For nearly two decades, the twin giants of Windows and Office have been the products with which Microsoft office 2010 has bid for global domination – and it’s a mission that has, in essence, been accomplished. Most computers run Windows – some 90 per cent – and most businesses are built around Office documents. But in 2010, however, the landscape where the company will launch its new versions of Word, Excel, PowerPoint, Outlook and more will look radically different.

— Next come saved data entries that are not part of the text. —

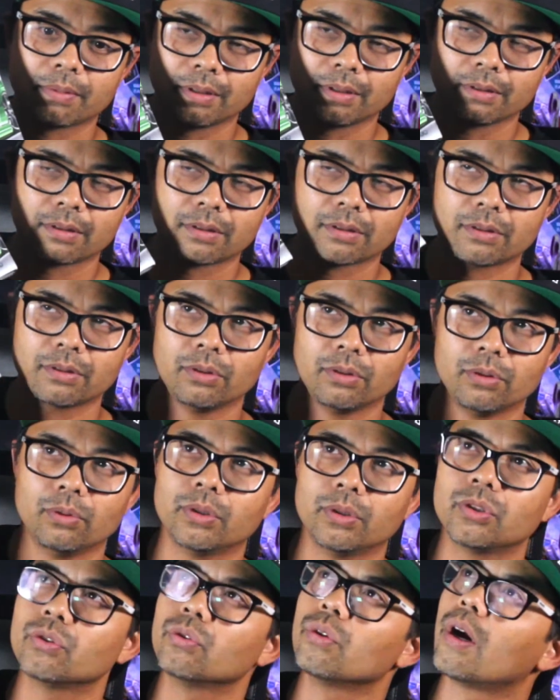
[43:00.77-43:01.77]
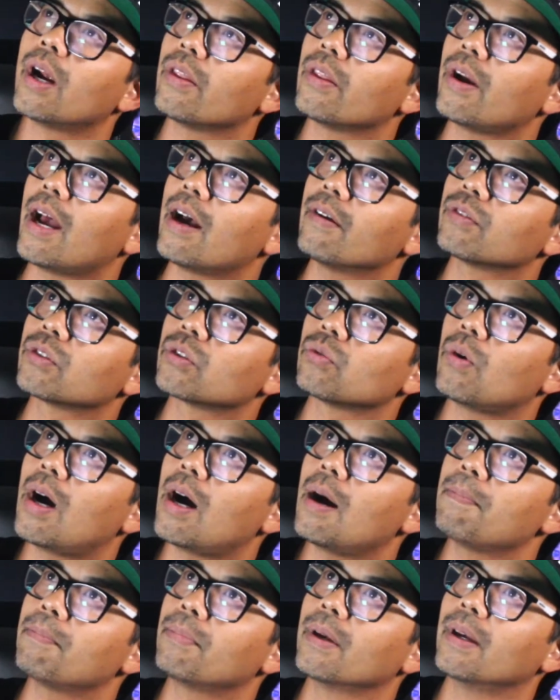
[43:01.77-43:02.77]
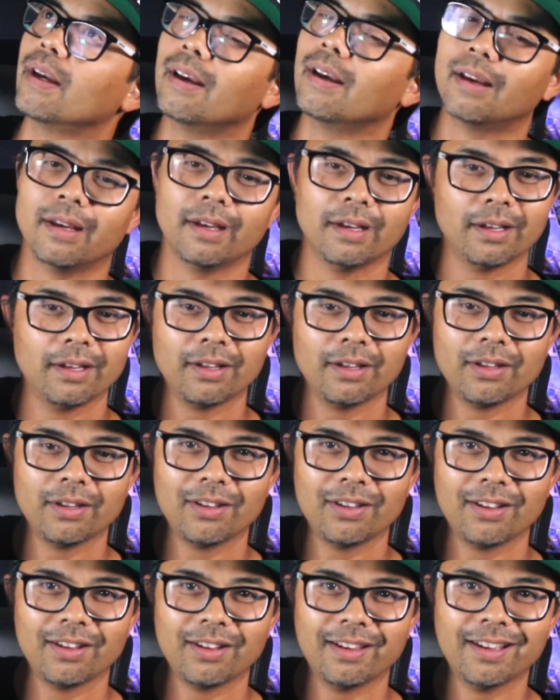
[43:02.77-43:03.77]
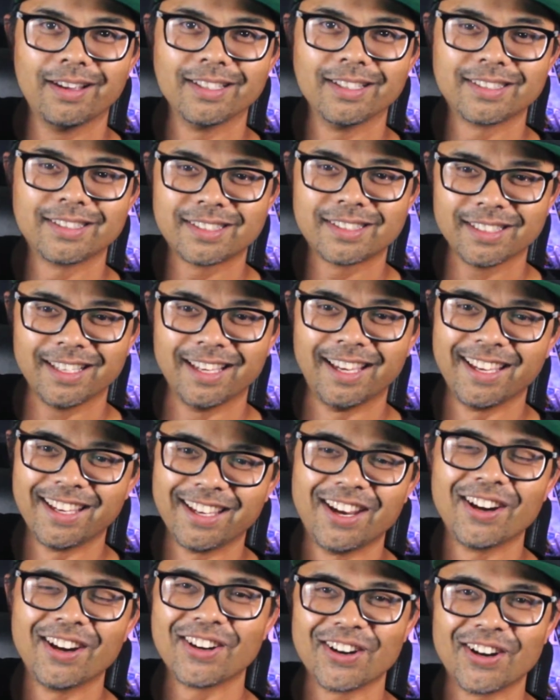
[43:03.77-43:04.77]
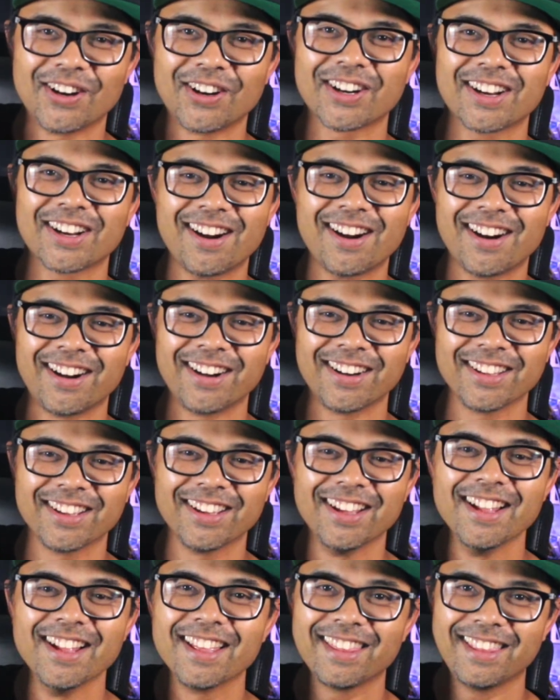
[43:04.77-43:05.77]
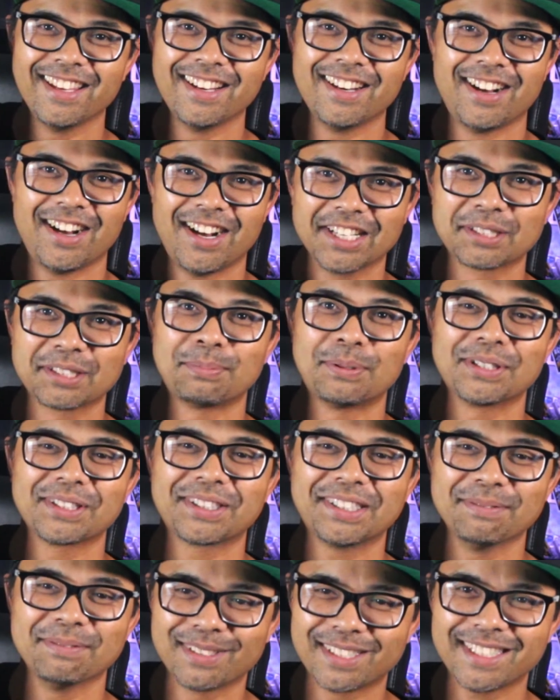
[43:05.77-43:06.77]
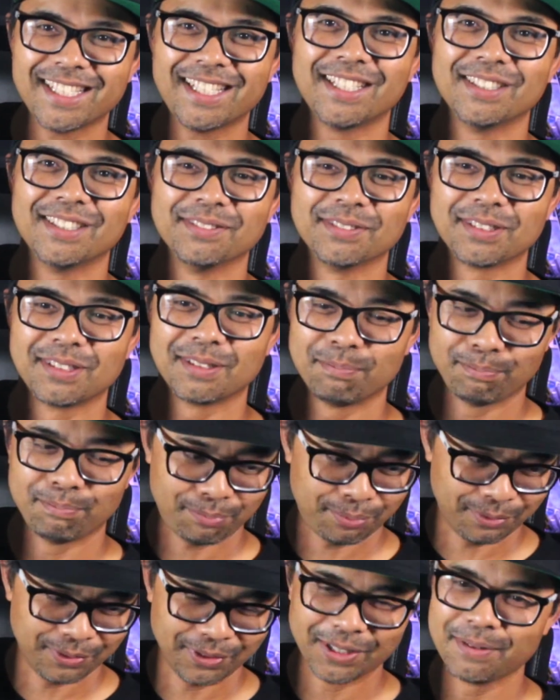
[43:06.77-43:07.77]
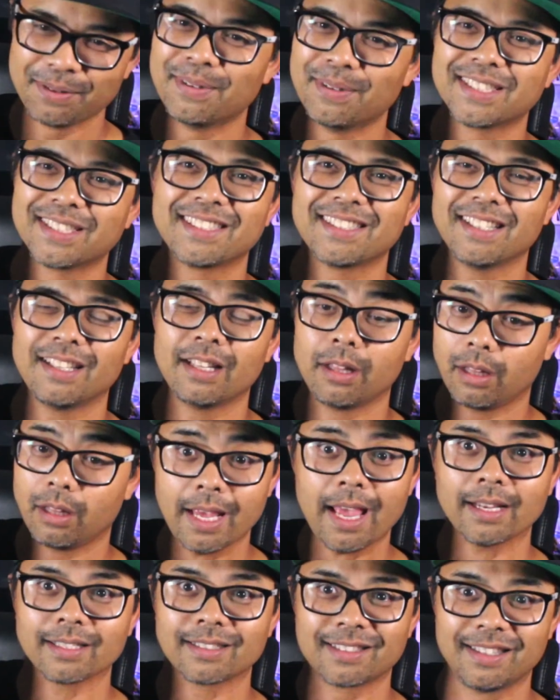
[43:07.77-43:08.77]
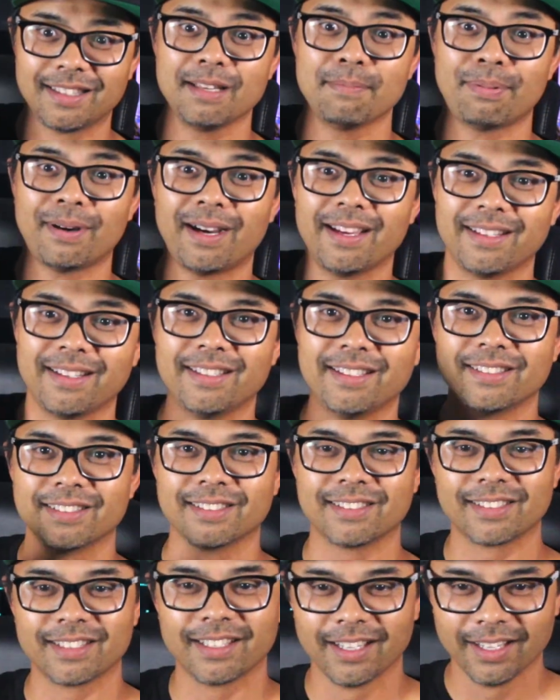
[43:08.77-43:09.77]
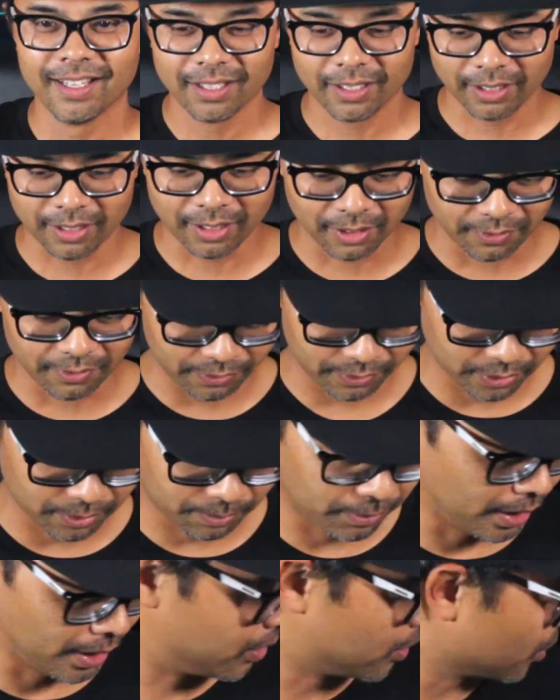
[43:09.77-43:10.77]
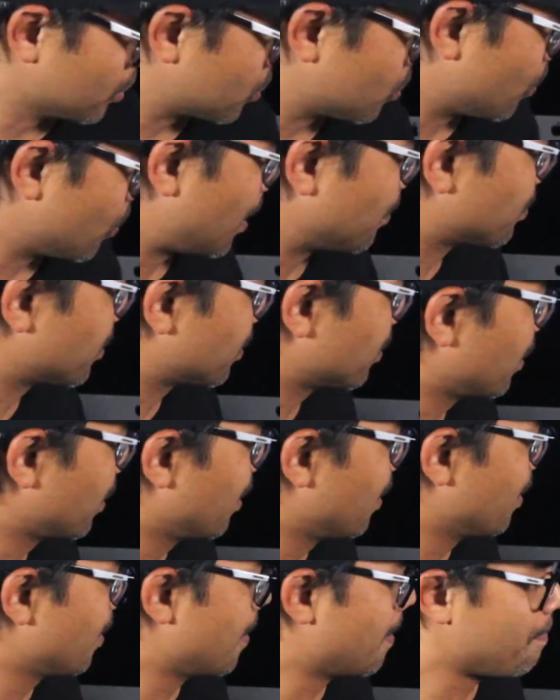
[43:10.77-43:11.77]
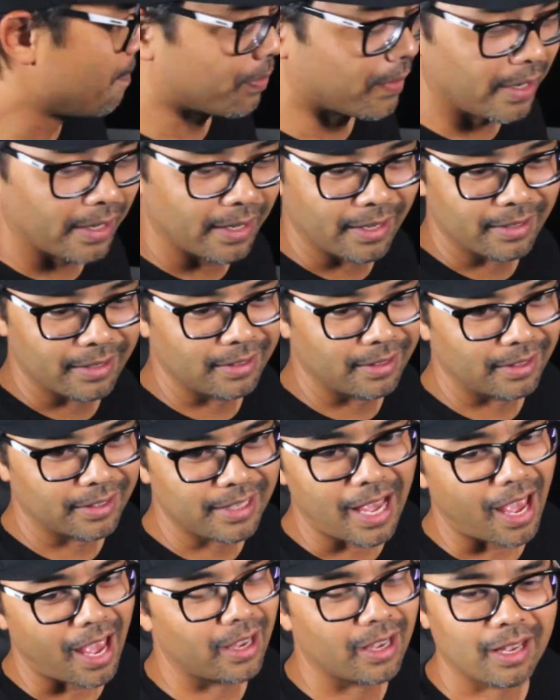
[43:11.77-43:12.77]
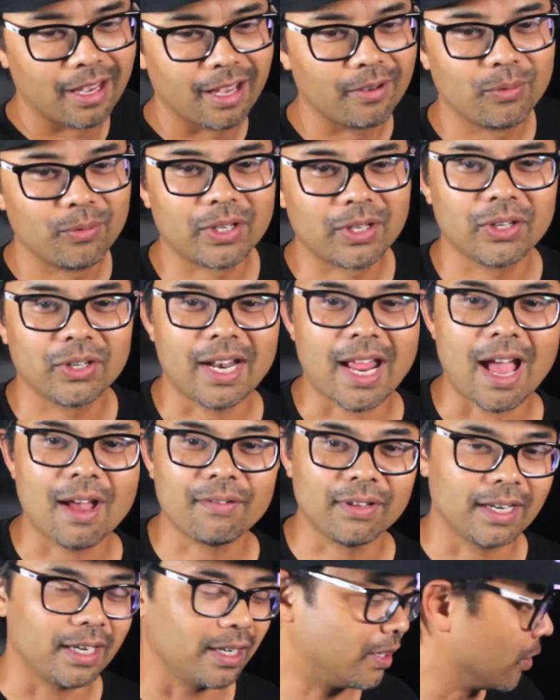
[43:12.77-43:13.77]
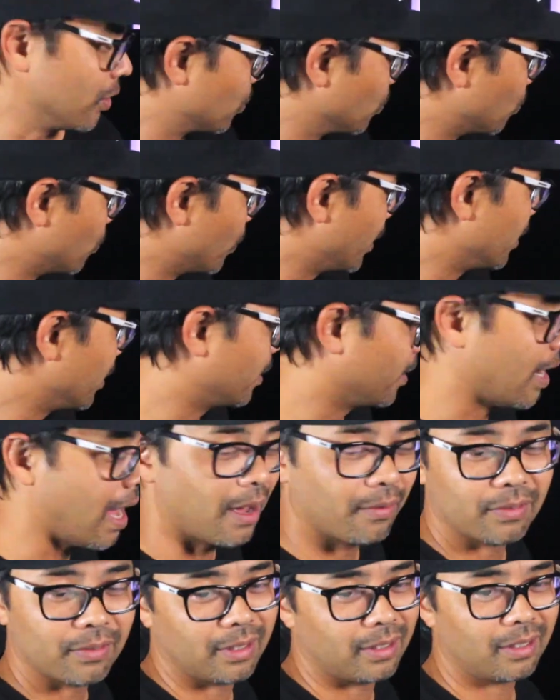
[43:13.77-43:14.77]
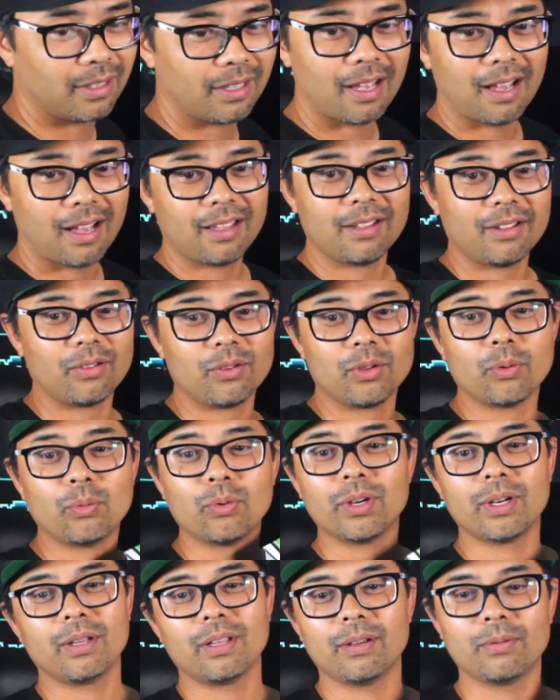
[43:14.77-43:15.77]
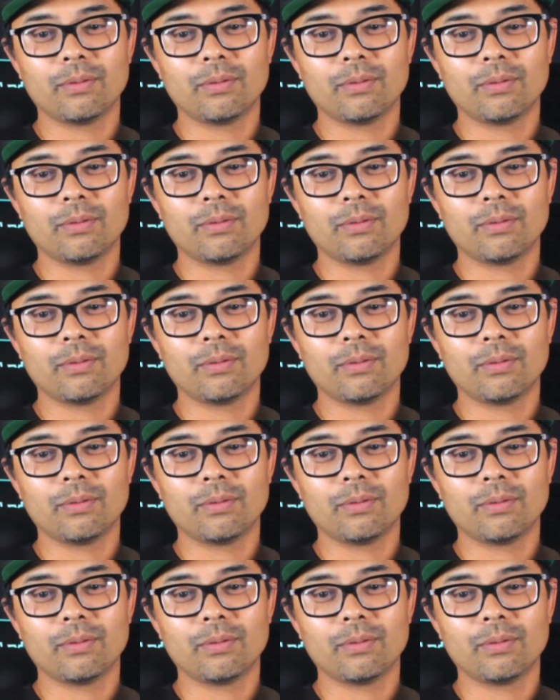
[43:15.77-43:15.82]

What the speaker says: Because who would you rather have swap your car than Hasport themselves? Pretty much, yes, the pioneers of engine swaps. And we couldn't have it any other way than having we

Previously, the PC was where programs, documents and information lived; now, many are simply a gateway to the internet. Microsoft realises that its Office 2010 products must work better and work anywhere. So-called cloud computing, where data is stored in centralised servers to be accessed online, is key to that, and it means that, for the first time since it was struggling to break out of Bill Gates’s garage, Microsoft is the underdog.

Google Apps is the increasingly popular suite of business products that Microsoft is battling with its new version of office 2010 download– as Google’s adverts have recently trumpeted, this newspaper is among one of the growing number of businesses that have switched over. The key, also available in similar products such as Huddle, is web-based software for spreadsheets, documents and presentations that enables many users to collaborate online, using the internet to edit and view documents from anywhere in the world.

There’s no suggestion that Google Docs – the challenger to Microsoft Word – can compete on features, but the search giant is banking on the reality that the vast majority of Microsoft customers use hardly a tenth of the word processor’s power. As broadband speeds creep up and software developers build more features, Docs will gradually improve, but for now its appeal is in storing, accessing and editing documents anywhere an internet connection is available. Docs is also free to individual users and far cheaper than Office for business customers. Microsoft calls it, off the record, lightweight, but Google says it’s built for what users need.

The other battleground is in email, where many companies have switched from Outlook to Google’s Gmail product. Global access and almost infinitely large in boxes, it is hoped, will make up for a lack of, for instance, a viewing pane to read emails without having to open them properly, and Gmail’s peculiar tendency to file Google calendar alerts as spam.